C'est la partie la plus cruelle du dilemme.
La BCE ne peut pas facilement baisser les taux alors que l'inflation repart à la hausse, mais relever les taux face à un choc d'offre lié à l'énergie risque d'étouffer une économie déjà en ralentissement.
L'Europe a marché sur ce fil en 2022 et a fini par connaître une légère récession début 2023.
Les entreprises et les consommateurs s'en souviennent, et cette fois ils s'inquiètent plus vite.
Ce que cela signifie pour les investisseurs
La donne pour l'investissement a changé de manière importante et rapide.
Au début de 2026, les fonds actions européens bénéficiaient d'afflux records.

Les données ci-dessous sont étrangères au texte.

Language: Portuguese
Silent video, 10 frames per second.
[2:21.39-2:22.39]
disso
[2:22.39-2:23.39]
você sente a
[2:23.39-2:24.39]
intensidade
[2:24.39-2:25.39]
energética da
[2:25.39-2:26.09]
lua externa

À son creux de mars, le Stoxx 600 avait chuté de près de 12% par rapport à son niveau pré‑conflit, tandis que le S&P 500 chutait seulement de 8% et s'est depuis redressé vers de nouveaux records. L'Europe, elle, ne s'est pas redressée.
BlackRock a tempéré son optimisme, son CIO international pour les actions fondamentales déclarant :
"Vous ne pouvez pas faire ces grandes proclamations selon lesquelles l'Europe paraît bon marché maintenant."

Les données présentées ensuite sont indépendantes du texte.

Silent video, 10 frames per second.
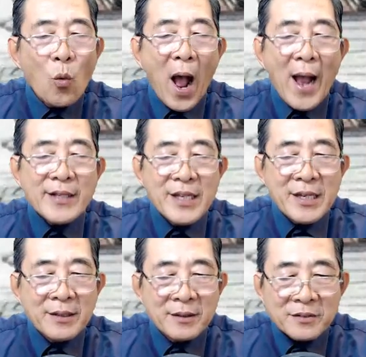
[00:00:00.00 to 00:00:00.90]
Quả
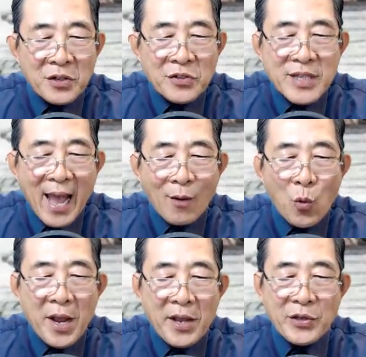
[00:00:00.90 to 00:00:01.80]
nhiên thứ nhà
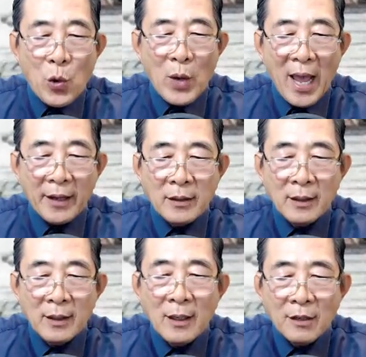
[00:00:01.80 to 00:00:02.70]
quê vô lễ.
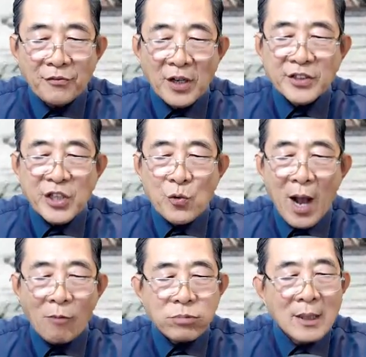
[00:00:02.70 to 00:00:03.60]
Phượng Chiếu
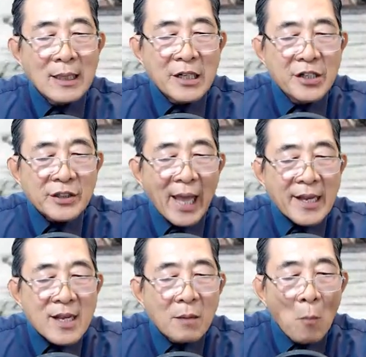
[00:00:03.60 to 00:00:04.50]
Ngọc, ngươi
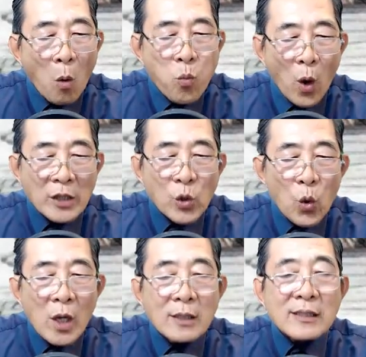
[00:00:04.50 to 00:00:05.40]
thấy bổn quận
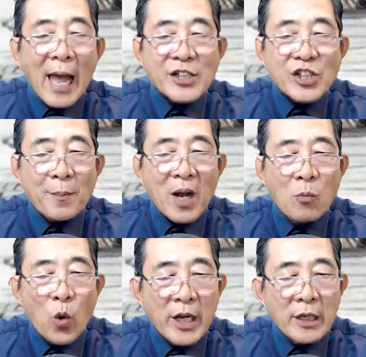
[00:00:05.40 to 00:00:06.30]
chúa tại sao mà
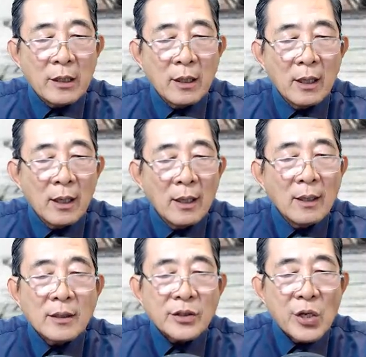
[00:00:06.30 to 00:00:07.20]
không quỳ?
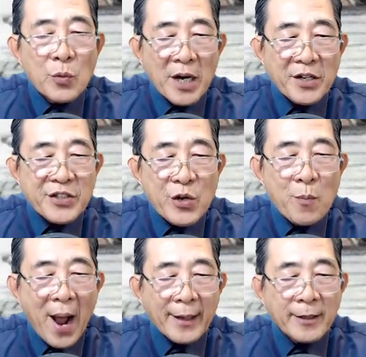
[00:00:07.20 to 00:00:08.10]
Tiêu ngự nhíu
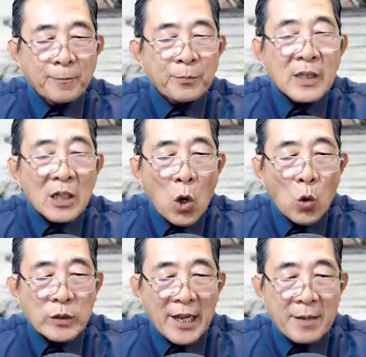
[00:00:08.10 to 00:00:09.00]
mày,
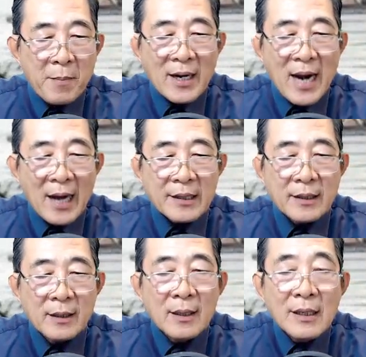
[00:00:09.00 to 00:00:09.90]
Lô Thị mở lời.
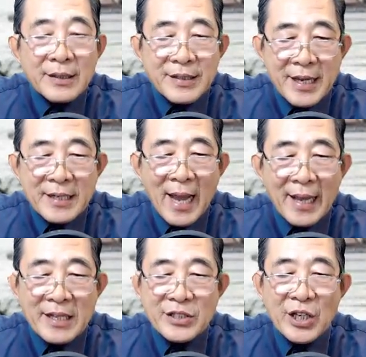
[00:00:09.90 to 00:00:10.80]
Vị
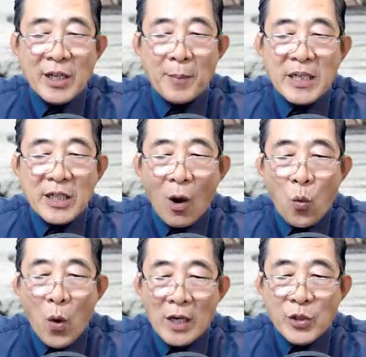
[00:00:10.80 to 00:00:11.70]
này chính là Minh
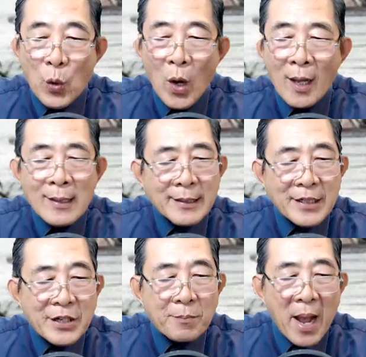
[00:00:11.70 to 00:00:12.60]
Châu quận chúa
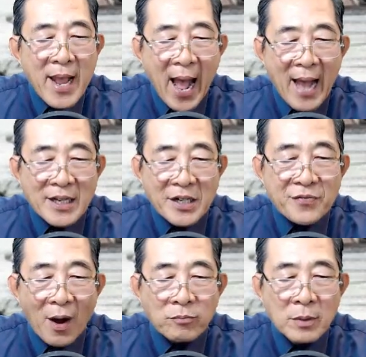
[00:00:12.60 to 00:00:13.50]
được bệ hạ ngự
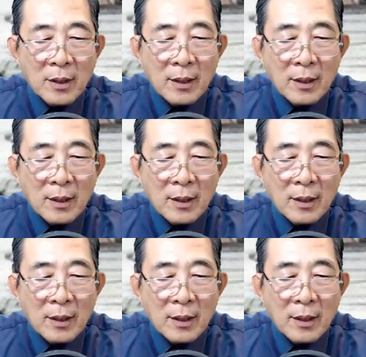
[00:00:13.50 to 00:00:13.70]
phong.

La société est passée à une position surpondérée sur les actions américaines cette semaine.
L'écart de valorisation qui rendait l'Europe si attrayante s'est en grande partie refermé, et la crise énergétique a réintroduit exactement le frein macroéconomique avec lequel les actions européennes ont historiquement peiné.
Les secteurs orientés vers le consommateur subissent des pressions de multiples côtés : factures d'énergie, coûts d'emprunt encore élevés et confiance en baisse.
Les poches qui restent attractives, principalement la défense, les banques et quelques noms de semi‑conducteurs, deviennent surpeuplées.
Si le sentiment se retourne sur l'un de ces secteurs concentrés, le marché plus large absorbe rapidement le choc.
L'argument plus constructif à long terme est qu'une crise de cette ampleur pourrait contraindre les gouvernements européens à accélérer l'investissement dans les infrastructures énergétiques d'une manière que des années de débats politiques n'ont pas réussi à obtenir.
C'est une thèse réelle, mais pour 2028, pas pour 2026.
Le problème que l'Europe n'arrive pas à résoudre
Ce qui rend ce moment inconfortable n'est pas le choc lui‑même. C'est à quel point il était prévisible.
Après s'être affranchie de la dépendance aux gazoducs russes après la guerre en Ukraine, l'Europe a reconstruit sa chaîne d'approvisionnement autour du GNL, avec le Qatar et les États‑Unis comme principaux nouveaux fournisseurs.
La production qatarie transite par le détroit d'Hormuz. Un point d'embrasement géopolitique, et la vulnérabilité réapparaît immédiatement.
La diplomatie autour d'un cessez‑le‑feu avec l'Iran achète du temps, et les prix du gaz se sont retirés de leur pic de mars.
Mais il faut reconstituer les stocks pendant l'été, les infrastructures qataries prendront des mois ou des années à être entièrement réparées, et l'hiver 2026‑27 projette déjà une longue ombre.
Chaque crise génère la rhétorique de l'indépendance énergétique.
La question est de savoir si celle‑ci générera enfin les investissements nécessaires pour être à la hauteur.